- DESCRIPTION OF THE TASK -
Retype the data below verbatim; pictures do not belong in the copy.

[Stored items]
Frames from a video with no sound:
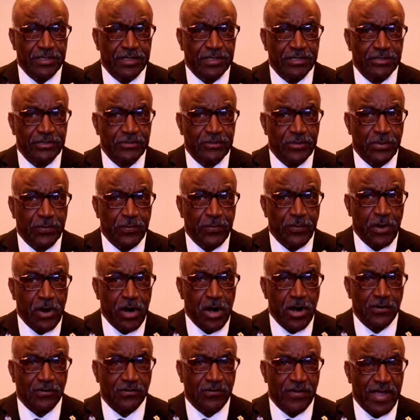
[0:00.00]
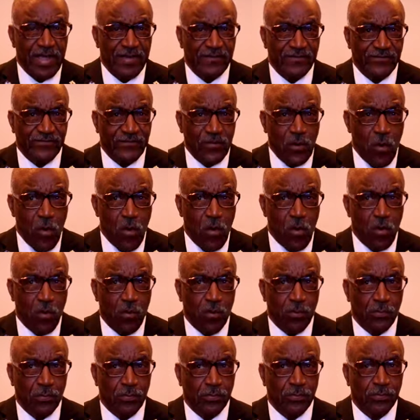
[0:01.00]
put it mm-hmm. into a paragraph
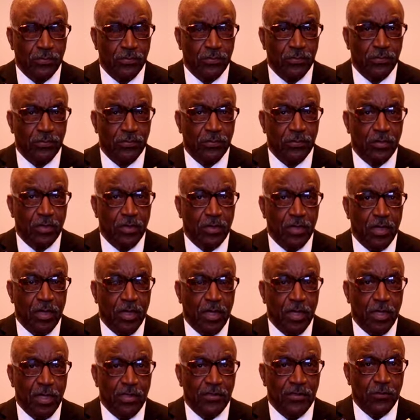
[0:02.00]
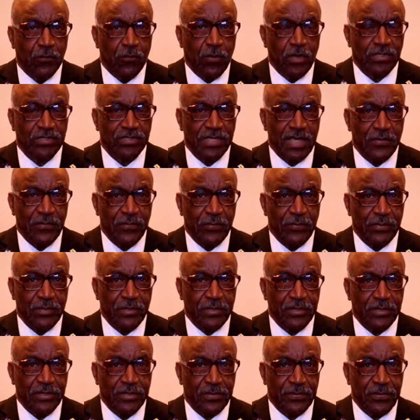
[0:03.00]
form, and then once I
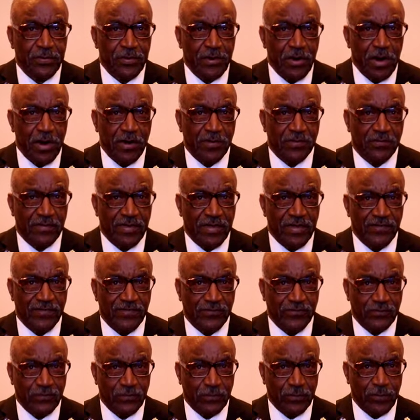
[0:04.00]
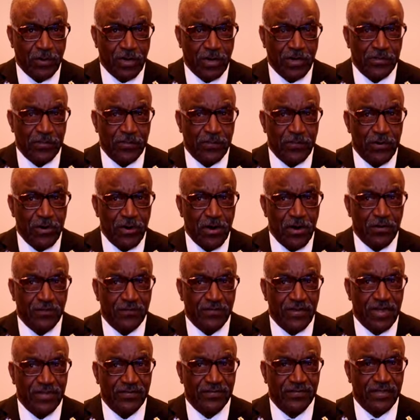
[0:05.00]
put it in a paragraph form, other
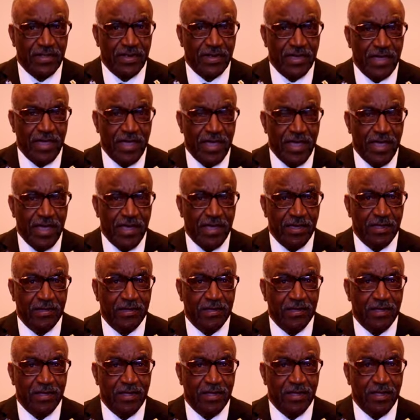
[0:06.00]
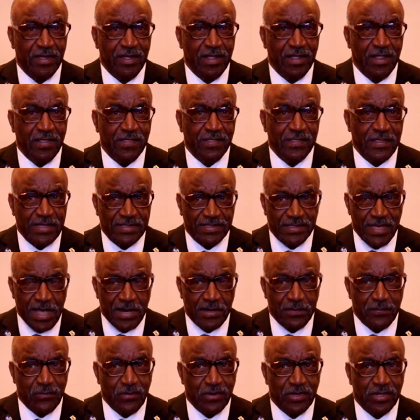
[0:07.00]
paragraphs that I had,
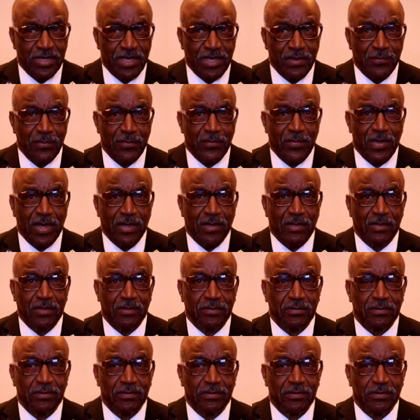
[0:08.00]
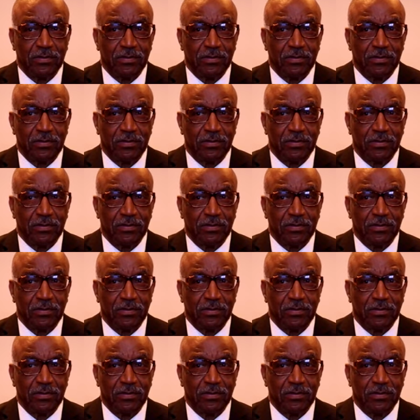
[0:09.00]
that's how the book came about.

- FINISHED TASK -
Frames from a video with no sound:
[0:00.00]
[0:01.00]
put it mm-hmm. into a paragraph
[0:02.00]
[0:03.00]
form, and then once I
[0:04.00]
[0:05.00]
put it in a paragraph form, other
[0:06.00]
[0:07.00]
paragraphs that I had,
[0:08.00]
[0:09.00]
that's how the book came about.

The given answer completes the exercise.